What the exercise asks:
Write the data out again exactly, dropping any images it holds.

Stored items
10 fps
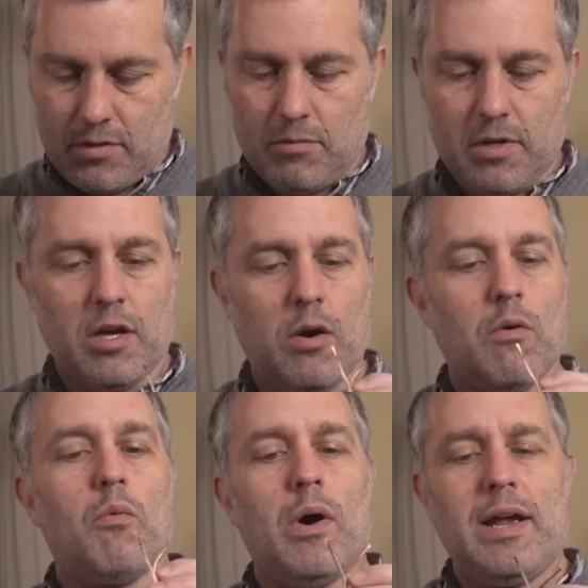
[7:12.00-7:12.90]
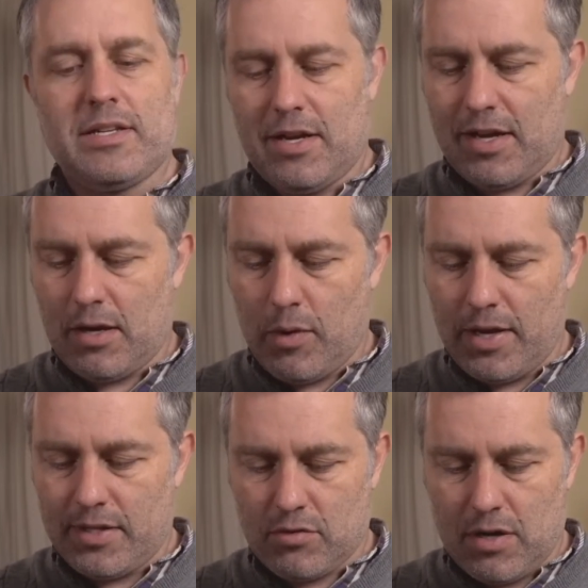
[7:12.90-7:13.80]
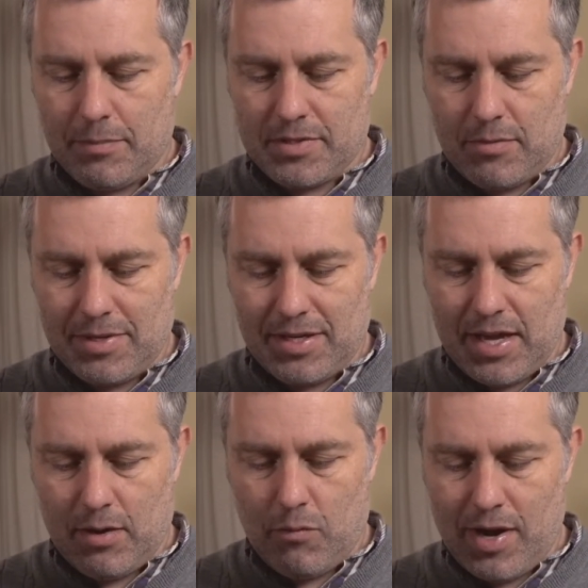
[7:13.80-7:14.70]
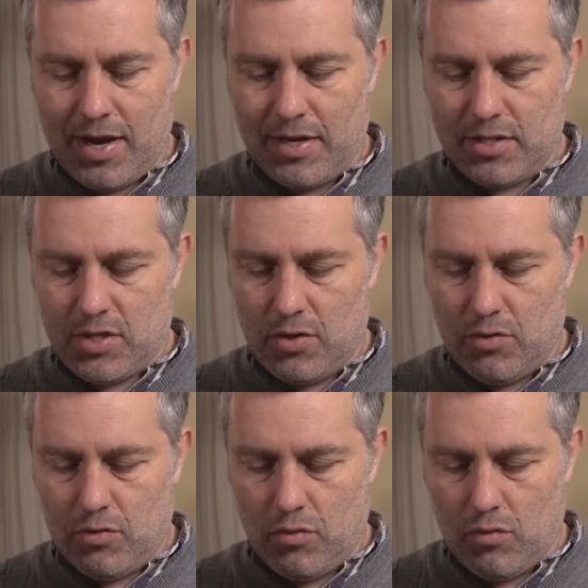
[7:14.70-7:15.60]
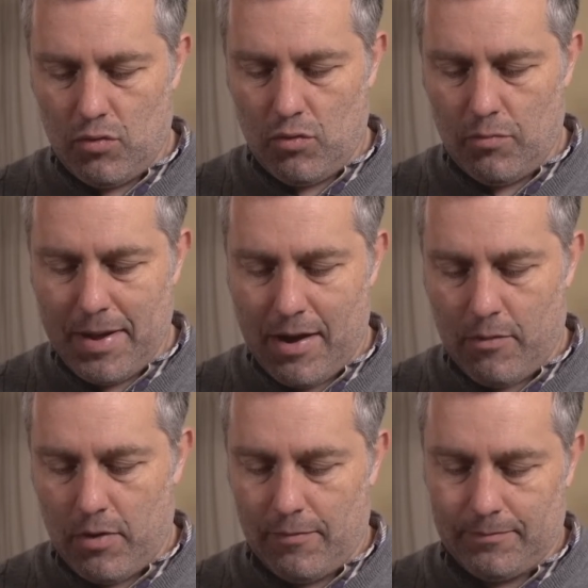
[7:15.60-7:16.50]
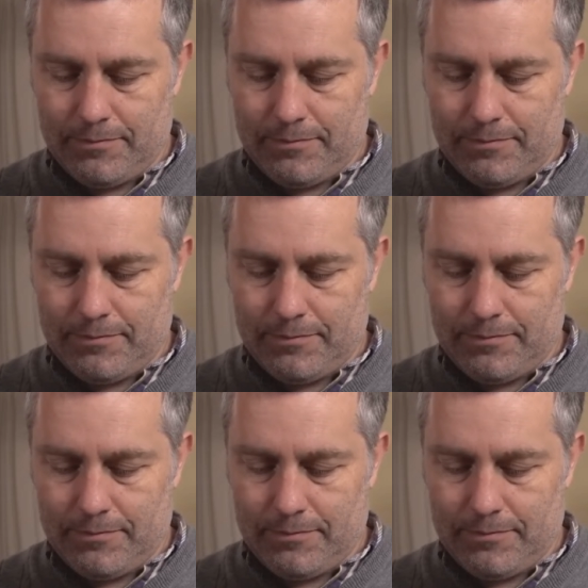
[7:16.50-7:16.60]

We're going to go white. I got a white strip, so I'm going to take white to power.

Solution to the exercise:
10 fps
[7:12.00-7:12.90]
[7:12.90-7:13.80]
[7:13.80-7:14.70]
[7:14.70-7:15.60]
[7:15.60-7:16.50]
[7:16.50-7:16.60]

We're going to go white. I got a white strip, so I'm going to take white to power.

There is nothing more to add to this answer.